## [What this task involves]
Copy exactly the stretch of lines from the one holding "[0:07.20-0:08.10]" through the last line of the data below, inclusive. Leave out pictures.

Items from a data source:
★ ★ ★
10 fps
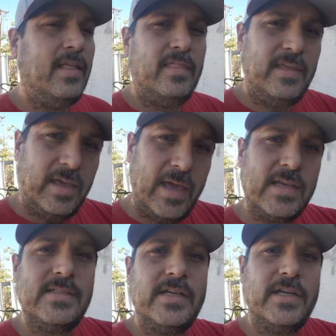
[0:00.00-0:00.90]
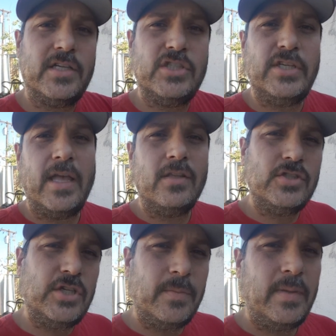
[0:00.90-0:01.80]
the exterior shell
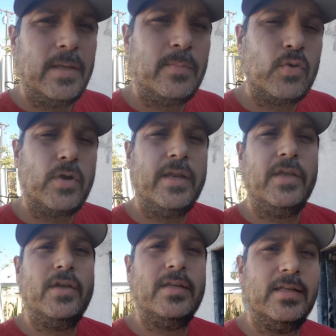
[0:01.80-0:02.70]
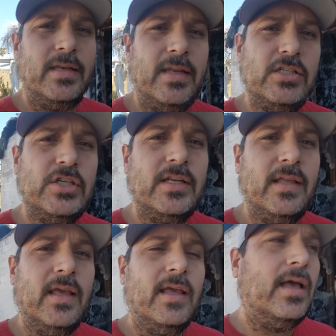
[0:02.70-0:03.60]
should be in pretty good condition,
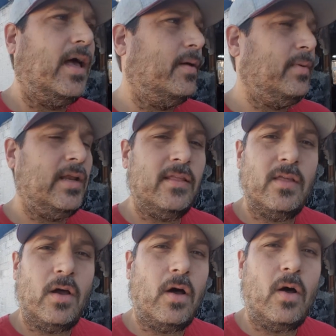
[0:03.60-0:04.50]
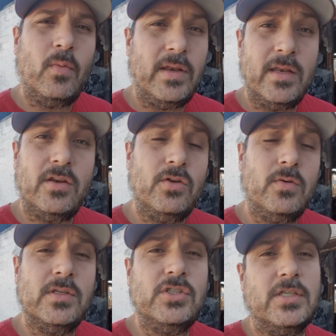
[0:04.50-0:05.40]
meaning that all we need to
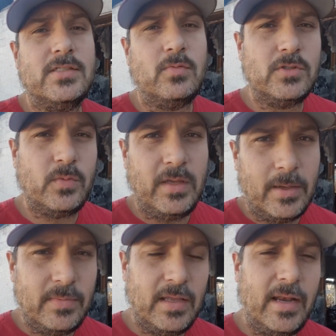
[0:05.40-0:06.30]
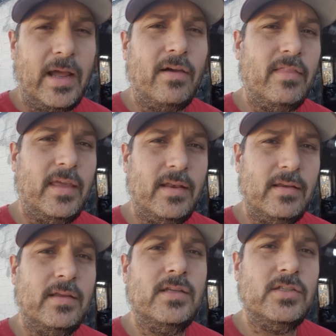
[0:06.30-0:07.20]
do is just, once we empty it out,
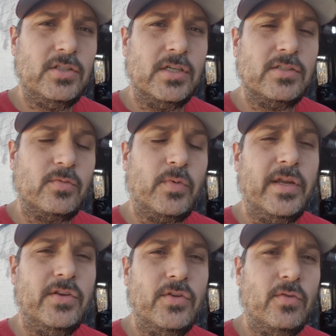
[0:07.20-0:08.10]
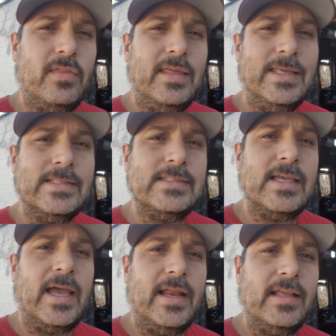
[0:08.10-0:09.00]
then just redo the
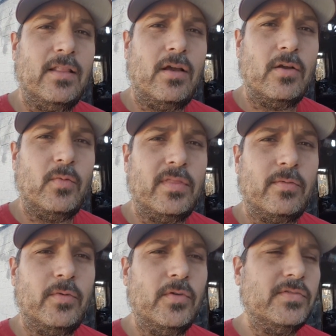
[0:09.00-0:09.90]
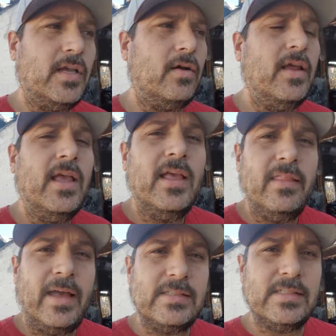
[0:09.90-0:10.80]
inside along with the roof. So
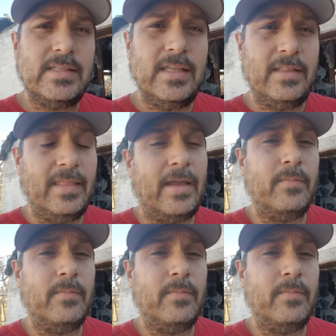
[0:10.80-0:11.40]
that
★ ★ ★
## [Exercise response]
[0:07.20-0:08.10]
[0:08.10-0:09.00]
then just redo the
[0:09.00-0:09.90]
[0:09.90-0:10.80]
inside along with the roof. So
[0:10.80-0:11.40]
that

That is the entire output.